- [Task prompt]: Reproduce the entries exactly and omit the pictures.
*** Data for this exercise
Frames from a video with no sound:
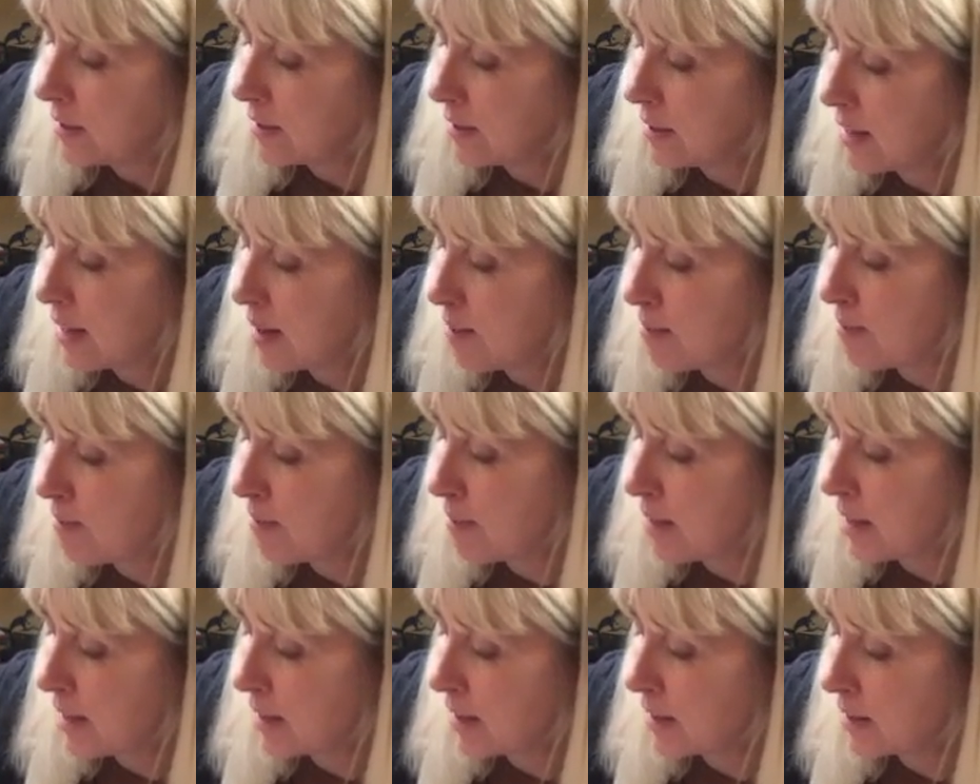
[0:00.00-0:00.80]
that
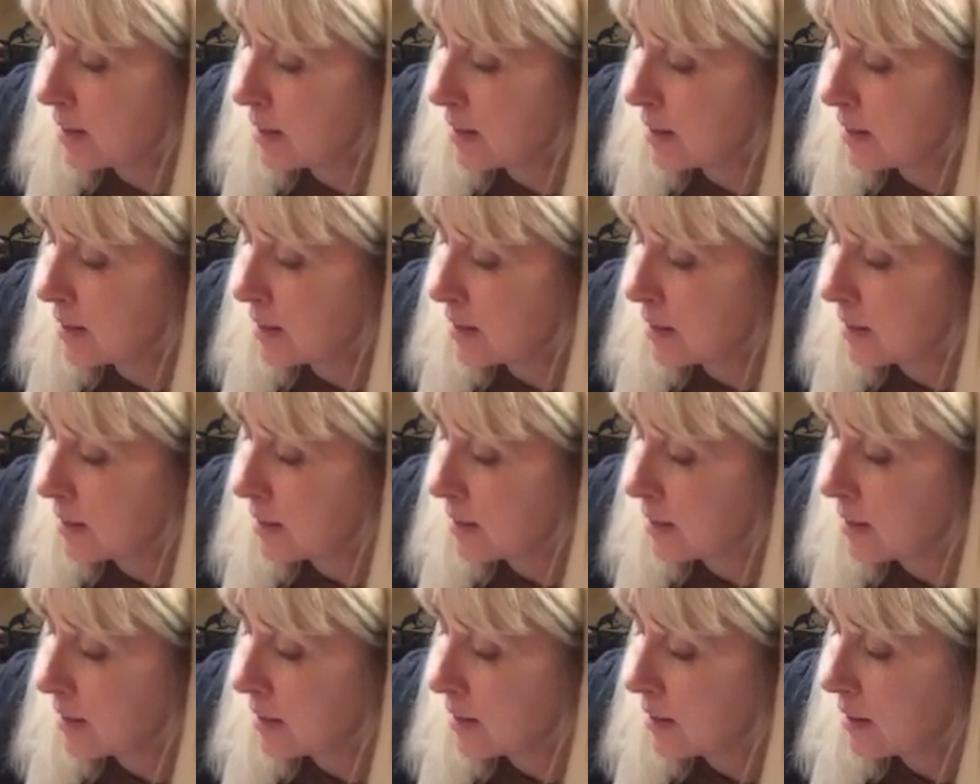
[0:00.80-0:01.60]
mix.
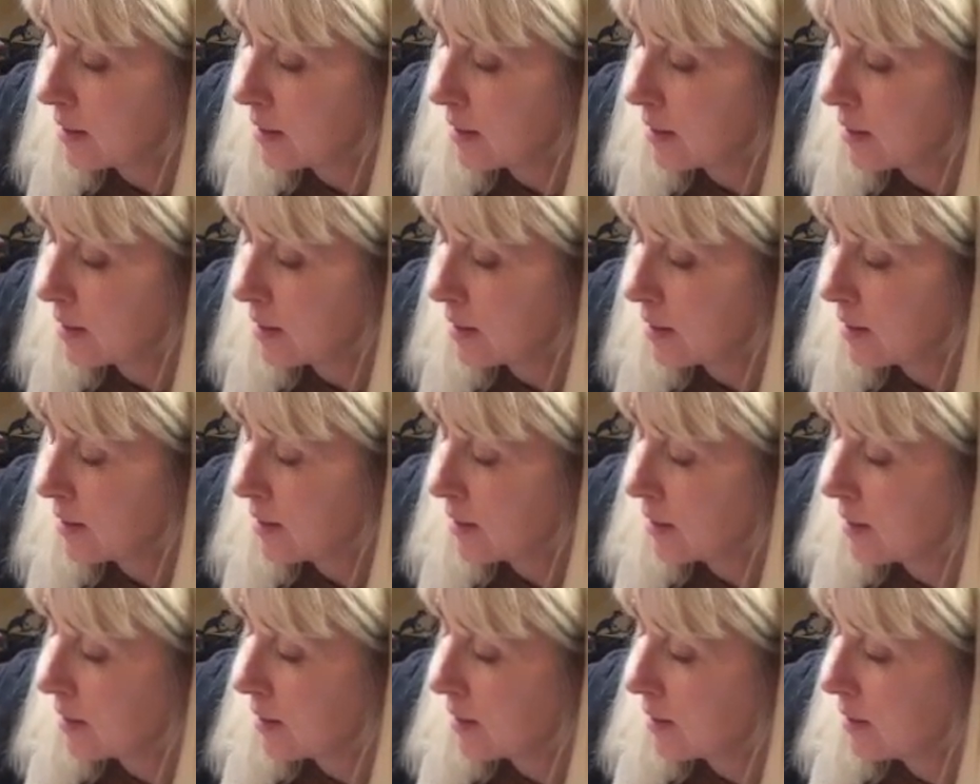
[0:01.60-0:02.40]

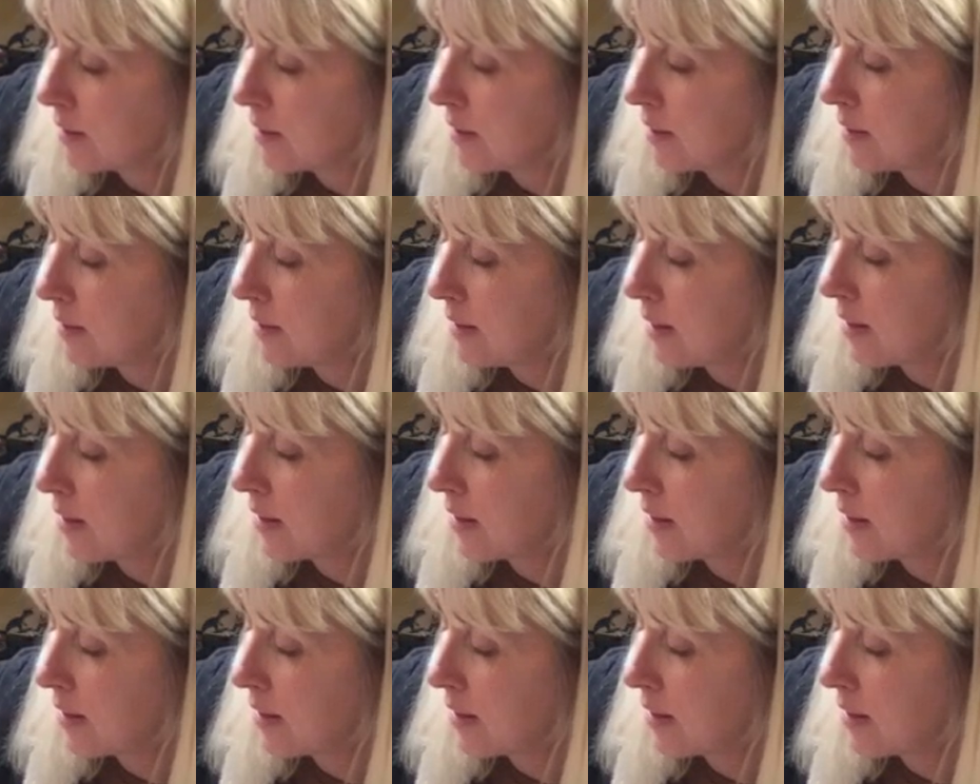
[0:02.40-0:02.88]
Now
******
- [Your response]:
Frames from a video with no sound:
[0:00.00-0:00.80]
that
[0:00.80-0:01.60]
mix.
[0:01.60-0:02.40]

[0:02.40-0:02.88]
Now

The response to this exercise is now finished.